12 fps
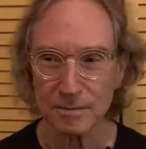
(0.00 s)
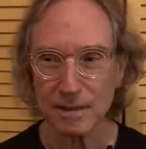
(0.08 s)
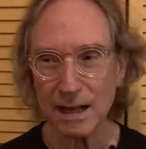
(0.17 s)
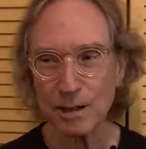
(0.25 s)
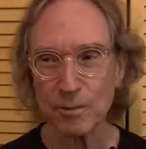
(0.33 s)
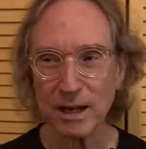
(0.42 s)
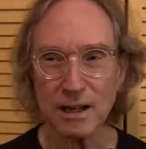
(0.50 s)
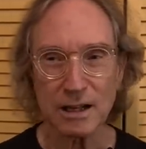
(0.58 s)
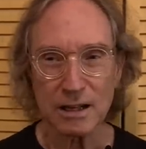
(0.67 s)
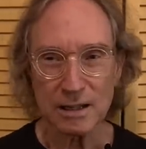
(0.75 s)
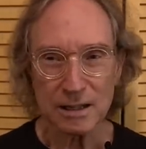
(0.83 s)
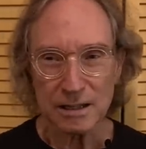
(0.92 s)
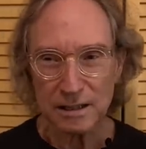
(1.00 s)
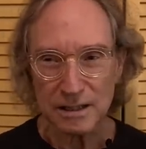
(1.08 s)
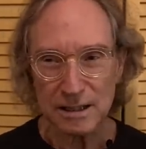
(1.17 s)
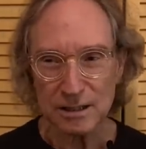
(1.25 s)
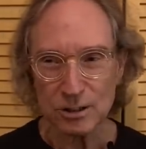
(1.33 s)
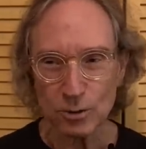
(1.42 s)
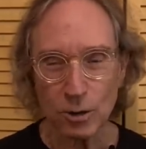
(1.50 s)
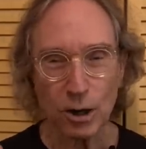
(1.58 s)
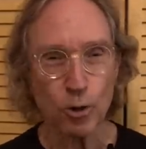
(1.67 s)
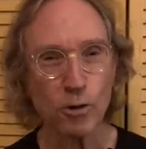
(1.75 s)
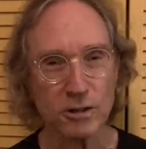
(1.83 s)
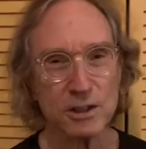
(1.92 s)
Anyway, it's a
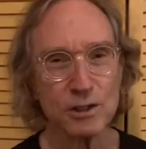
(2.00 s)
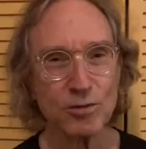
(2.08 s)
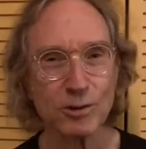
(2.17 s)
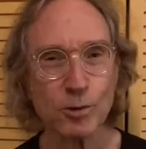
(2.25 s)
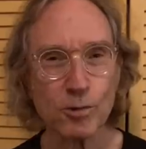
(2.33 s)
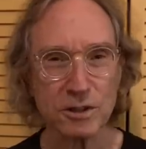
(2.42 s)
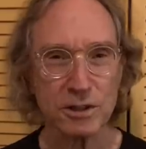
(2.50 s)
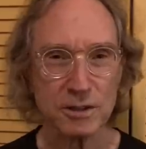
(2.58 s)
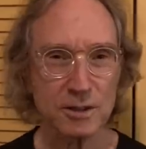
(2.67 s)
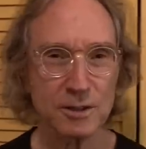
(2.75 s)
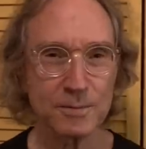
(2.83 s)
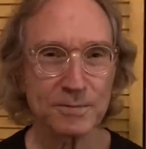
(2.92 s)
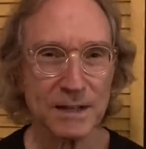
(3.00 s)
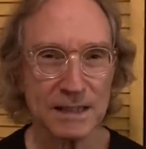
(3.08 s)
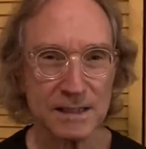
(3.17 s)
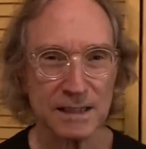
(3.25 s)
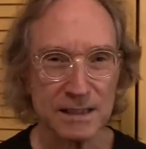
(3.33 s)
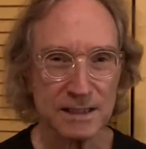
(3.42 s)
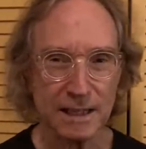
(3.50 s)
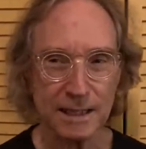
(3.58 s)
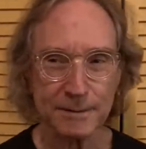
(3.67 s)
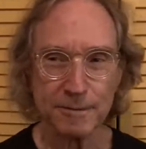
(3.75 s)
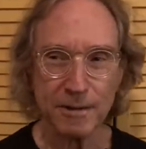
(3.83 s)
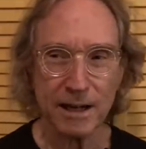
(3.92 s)
horses for courses, as they say,
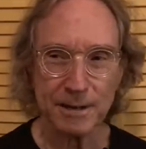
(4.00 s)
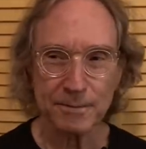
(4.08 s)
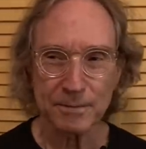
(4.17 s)
right?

◇ ◇ ◇ ◇

-- Your instructions --
Give back the records above exactly, with no pictures.

-- Solved problem --
12 fps
(0.00 s)
(0.08 s)
(0.17 s)
(0.25 s)
(0.33 s)
(0.42 s)
(0.50 s)
(0.58 s)
(0.67 s)
(0.75 s)
(0.83 s)
(0.92 s)
(1.00 s)
(1.08 s)
(1.17 s)
(1.25 s)
(1.33 s)
(1.42 s)
(1.50 s)
(1.58 s)
(1.67 s)
(1.75 s)
(1.83 s)
(1.92 s)
Anyway, it's a
(2.00 s)
(2.08 s)
(2.17 s)
(2.25 s)
(2.33 s)
(2.42 s)
(2.50 s)
(2.58 s)
(2.67 s)
(2.75 s)
(2.83 s)
(2.92 s)
(3.00 s)
(3.08 s)
(3.17 s)
(3.25 s)
(3.33 s)
(3.42 s)
(3.50 s)
(3.58 s)
(3.67 s)
(3.75 s)
(3.83 s)
(3.92 s)
horses for courses, as they say,
(4.00 s)
(4.08 s)
(4.17 s)
right?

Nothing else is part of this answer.